March 16, 2026
Proofs on a budget? Hold my theorem
Mistral Releases Leanstral
Budget math-bot or cut‑rate compromise? Commenters clash
TLDR: Mistral’s Leanstral is an open, low-cost agent for checking math and code proofs, with impressive results for the price. Commenters are split: some cheer the accessible, cheaper option, while others argue that for high‑stakes correctness, Anthropic’s pricier Opus still wins—and is worth every dollar.

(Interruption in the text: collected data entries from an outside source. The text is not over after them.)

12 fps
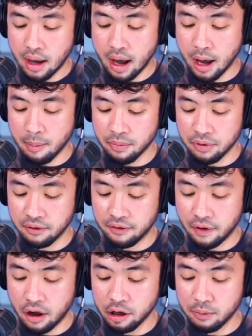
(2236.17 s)
The
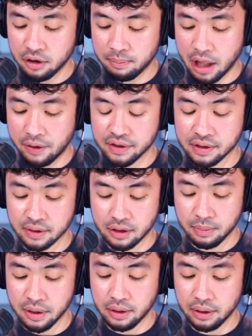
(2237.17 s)
volume of the pelvis is
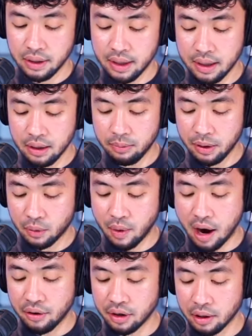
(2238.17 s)
gonna be a little bit
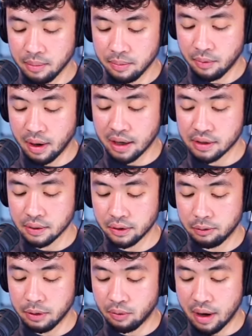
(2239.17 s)
rounder, right? So a
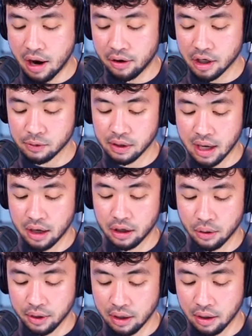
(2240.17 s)
little bit rounder as we kind of
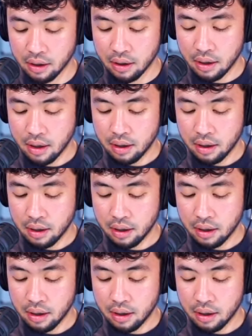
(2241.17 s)
go here.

Mistral just dropped Leanstral, an open-source “code agent” that helps write and check math and software proofs inside Lean 4. The pitch: it’s fast, cheap, and open. The reaction: budget hero vs. bargain-bin risk. One camp is thrilled the Apache-licensed model and free API put serious proof tools in everyone’s hands. Another camp says, hold up—if the job is correctness, is cheaper what you want?
The data flex from Mistral: Leanstral beats some open mega-models while costing far less, and even outpaces Claude Sonnet on a key test when given two tries (about $36 vs. $549). But Anthropic’s top model, Opus, still scores higher overall—at an eye-watering $1,650. That’s where the comments catch fire. andai jokes about “trustworthy vibe coding,” then pokes the logic: if Leanstral scores lower than top-tier models, why brag about price? jasonjmcghee doubles down: paying more for Opus is “totally worth it” for critical work. lefrenchy wonders if any Mistral model can truly challenge Opus at all.
Meanwhile, tinkerers are already theory-crafting “AI Avengers” strategies—mixing models across multiple attempts to squeeze out extra wins. Bottom line: the community loves the open and affordable angle, but a loud faction argues that when the stakes are high, only the absolute best scores—and maybe the priciest—will do.
Key Points
- •Mistral released Leanstral, an open-source Lean 4 code agent with weights under Apache 2.0, available via Mistral Vibe and a free API.
- •Leanstral uses a sparse architecture with 6B active parameters, supports MCPs (notably lean-lsp-mcp), and leverages parallel inference with Lean as a verifier.
- •Mistral introduced FLTEval and benchmarked Leanstral on real PRs to the FLT project, focusing on completing formal proofs and defining new concepts.
- •Against open-source models, Leanstral achieved higher FLTEval scores with fewer passes, e.g., 26.3 at pass@2 and 29.3 at comparable cost levels.
- •Compared to Claude models, Leanstral offers strong cost-performance (e.g., 26.3 at $36 vs Sonnet’s 23.7 at $549), while Opus 4.6 scores highest but at much higher cost.